What you need to do ▸
Copy out the lines of the records below, and only those lines, from the one with "[00:00:02.40]" through the one with "[0:14.00-0:14.24]", exactly as they appear.

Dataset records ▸
--

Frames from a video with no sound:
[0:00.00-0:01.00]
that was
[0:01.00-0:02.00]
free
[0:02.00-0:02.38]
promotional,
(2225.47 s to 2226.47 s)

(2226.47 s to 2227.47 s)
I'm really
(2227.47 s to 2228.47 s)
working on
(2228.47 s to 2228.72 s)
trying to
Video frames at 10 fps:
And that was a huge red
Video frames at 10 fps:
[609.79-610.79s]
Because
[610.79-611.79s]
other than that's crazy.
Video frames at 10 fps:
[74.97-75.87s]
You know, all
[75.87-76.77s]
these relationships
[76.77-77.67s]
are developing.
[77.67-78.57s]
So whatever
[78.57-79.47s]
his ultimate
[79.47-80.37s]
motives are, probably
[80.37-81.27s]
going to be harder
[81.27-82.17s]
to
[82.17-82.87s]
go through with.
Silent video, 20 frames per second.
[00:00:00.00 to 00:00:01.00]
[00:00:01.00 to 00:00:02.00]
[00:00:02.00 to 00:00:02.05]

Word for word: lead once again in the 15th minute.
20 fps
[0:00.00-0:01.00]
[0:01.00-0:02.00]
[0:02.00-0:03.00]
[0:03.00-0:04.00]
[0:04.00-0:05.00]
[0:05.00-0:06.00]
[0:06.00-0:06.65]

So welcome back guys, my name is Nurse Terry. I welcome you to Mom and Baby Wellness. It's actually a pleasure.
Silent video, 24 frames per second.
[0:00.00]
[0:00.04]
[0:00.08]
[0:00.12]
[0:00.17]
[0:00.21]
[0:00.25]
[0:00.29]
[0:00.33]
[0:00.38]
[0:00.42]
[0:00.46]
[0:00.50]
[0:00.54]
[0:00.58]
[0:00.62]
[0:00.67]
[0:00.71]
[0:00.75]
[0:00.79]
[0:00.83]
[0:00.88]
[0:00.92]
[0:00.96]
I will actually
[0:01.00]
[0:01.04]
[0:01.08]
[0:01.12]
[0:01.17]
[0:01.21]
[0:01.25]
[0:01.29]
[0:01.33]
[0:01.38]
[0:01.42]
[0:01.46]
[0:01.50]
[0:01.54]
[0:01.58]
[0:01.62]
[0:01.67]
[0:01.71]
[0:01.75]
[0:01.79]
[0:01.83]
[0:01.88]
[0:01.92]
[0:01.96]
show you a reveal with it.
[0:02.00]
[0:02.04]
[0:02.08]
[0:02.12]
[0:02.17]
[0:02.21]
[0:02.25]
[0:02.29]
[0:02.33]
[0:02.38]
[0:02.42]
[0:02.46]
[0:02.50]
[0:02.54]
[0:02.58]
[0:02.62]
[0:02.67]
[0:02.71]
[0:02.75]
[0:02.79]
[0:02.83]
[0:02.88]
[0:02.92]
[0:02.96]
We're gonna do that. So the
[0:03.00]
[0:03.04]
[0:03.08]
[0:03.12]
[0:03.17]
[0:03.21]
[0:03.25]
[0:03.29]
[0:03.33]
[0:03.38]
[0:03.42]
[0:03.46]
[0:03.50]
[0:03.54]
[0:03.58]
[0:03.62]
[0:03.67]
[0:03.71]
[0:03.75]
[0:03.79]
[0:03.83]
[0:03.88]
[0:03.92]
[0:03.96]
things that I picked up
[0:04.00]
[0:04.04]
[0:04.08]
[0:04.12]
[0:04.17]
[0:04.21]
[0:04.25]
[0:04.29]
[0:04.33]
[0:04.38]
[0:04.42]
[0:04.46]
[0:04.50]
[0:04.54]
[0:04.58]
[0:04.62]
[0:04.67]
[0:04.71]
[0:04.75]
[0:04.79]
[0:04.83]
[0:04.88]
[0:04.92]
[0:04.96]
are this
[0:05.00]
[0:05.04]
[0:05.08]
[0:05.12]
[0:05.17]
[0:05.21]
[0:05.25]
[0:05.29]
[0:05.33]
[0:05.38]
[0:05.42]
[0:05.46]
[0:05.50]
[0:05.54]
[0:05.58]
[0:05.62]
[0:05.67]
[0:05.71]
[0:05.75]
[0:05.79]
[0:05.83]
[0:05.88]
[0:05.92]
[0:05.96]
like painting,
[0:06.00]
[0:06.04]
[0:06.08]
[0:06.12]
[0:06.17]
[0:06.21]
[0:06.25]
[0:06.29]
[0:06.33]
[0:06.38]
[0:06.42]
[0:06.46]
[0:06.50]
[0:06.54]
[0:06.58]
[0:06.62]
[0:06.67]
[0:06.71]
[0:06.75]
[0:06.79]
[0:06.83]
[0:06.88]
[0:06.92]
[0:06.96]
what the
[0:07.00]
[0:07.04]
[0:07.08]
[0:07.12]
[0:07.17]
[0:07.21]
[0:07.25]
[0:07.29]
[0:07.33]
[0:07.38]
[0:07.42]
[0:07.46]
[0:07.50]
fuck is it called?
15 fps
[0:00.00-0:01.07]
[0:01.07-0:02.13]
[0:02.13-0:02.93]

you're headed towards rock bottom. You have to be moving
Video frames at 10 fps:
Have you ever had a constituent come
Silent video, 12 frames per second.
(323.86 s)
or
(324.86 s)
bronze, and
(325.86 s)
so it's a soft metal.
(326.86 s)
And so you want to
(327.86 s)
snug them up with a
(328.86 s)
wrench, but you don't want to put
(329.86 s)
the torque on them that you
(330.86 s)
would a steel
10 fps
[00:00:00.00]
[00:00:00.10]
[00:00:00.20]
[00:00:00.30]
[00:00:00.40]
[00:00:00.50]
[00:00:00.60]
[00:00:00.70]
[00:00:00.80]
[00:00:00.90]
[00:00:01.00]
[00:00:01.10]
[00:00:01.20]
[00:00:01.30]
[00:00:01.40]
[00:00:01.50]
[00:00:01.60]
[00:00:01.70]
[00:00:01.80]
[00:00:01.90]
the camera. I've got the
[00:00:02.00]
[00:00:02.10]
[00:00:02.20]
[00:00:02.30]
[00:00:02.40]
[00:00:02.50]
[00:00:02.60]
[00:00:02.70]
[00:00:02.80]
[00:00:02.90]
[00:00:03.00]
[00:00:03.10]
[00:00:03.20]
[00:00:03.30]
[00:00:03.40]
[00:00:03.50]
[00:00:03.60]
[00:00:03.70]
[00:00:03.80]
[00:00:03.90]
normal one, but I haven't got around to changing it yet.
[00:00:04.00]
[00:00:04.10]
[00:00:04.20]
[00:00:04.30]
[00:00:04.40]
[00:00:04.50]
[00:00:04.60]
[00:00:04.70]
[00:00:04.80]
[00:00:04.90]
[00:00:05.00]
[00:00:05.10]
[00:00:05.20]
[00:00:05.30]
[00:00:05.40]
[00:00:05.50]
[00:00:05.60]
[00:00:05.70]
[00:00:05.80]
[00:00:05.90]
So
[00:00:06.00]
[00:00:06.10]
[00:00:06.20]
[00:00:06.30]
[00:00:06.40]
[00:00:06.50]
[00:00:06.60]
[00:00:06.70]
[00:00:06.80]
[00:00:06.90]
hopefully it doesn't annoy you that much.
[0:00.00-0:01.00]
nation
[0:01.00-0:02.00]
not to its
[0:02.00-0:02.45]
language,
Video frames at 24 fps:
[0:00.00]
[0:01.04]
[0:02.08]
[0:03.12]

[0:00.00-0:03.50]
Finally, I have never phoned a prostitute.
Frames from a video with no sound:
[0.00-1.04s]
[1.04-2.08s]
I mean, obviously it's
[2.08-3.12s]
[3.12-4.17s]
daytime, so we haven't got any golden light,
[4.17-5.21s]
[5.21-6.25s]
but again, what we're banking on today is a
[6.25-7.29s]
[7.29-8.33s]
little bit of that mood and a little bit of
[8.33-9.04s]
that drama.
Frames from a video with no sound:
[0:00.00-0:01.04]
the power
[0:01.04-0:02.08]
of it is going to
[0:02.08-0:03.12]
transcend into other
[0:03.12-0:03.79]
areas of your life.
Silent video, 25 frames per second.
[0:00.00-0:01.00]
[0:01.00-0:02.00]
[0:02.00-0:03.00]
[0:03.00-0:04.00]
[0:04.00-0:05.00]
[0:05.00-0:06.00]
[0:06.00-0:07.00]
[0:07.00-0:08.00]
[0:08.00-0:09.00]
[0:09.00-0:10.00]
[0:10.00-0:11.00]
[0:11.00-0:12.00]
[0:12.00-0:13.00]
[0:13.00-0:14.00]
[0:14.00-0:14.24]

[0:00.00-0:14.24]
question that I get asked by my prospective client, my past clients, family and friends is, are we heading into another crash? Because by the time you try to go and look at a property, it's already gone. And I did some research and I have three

--

Problem solution ▸
[00:00:02.40]
[00:00:02.50]
[00:00:02.60]
[00:00:02.70]
[00:00:02.80]
[00:00:02.90]
[00:00:03.00]
[00:00:03.10]
[00:00:03.20]
[00:00:03.30]
[00:00:03.40]
[00:00:03.50]
[00:00:03.60]
[00:00:03.70]
[00:00:03.80]
[00:00:03.90]
normal one, but I haven't got around to changing it yet.
[00:00:04.00]
[00:00:04.10]
[00:00:04.20]
[00:00:04.30]
[00:00:04.40]
[00:00:04.50]
[00:00:04.60]
[00:00:04.70]
[00:00:04.80]
[00:00:04.90]
[00:00:05.00]
[00:00:05.10]
[00:00:05.20]
[00:00:05.30]
[00:00:05.40]
[00:00:05.50]
[00:00:05.60]
[00:00:05.70]
[00:00:05.80]
[00:00:05.90]
So
[00:00:06.00]
[00:00:06.10]
[00:00:06.20]
[00:00:06.30]
[00:00:06.40]
[00:00:06.50]
[00:00:06.60]
[00:00:06.70]
[00:00:06.80]
[00:00:06.90]
hopefully it doesn't annoy you that much.
[0:00.00-0:01.00]
nation
[0:01.00-0:02.00]
not to its
[0:02.00-0:02.45]
language,
Video frames at 24 fps:
[0:00.00]
[0:01.04]
[0:02.08]
[0:03.12]

[0:00.00-0:03.50]
Finally, I have never phoned a prostitute.
Frames from a video with no sound:
[0.00-1.04s]
[1.04-2.08s]
I mean, obviously it's
[2.08-3.12s]
[3.12-4.17s]
daytime, so we haven't got any golden light,
[4.17-5.21s]
[5.21-6.25s]
but again, what we're banking on today is a
[6.25-7.29s]
[7.29-8.33s]
little bit of that mood and a little bit of
[8.33-9.04s]
that drama.
Frames from a video with no sound:
[0:00.00-0:01.04]
the power
[0:01.04-0:02.08]
of it is going to
[0:02.08-0:03.12]
transcend into other
[0:03.12-0:03.79]
areas of your life.
Silent video, 25 frames per second.
[0:00.00-0:01.00]
[0:01.00-0:02.00]
[0:02.00-0:03.00]
[0:03.00-0:04.00]
[0:04.00-0:05.00]
[0:05.00-0:06.00]
[0:06.00-0:07.00]
[0:07.00-0:08.00]
[0:08.00-0:09.00]
[0:09.00-0:10.00]
[0:10.00-0:11.00]
[0:11.00-0:12.00]
[0:12.00-0:13.00]
[0:13.00-0:14.00]
[0:14.00-0:14.24]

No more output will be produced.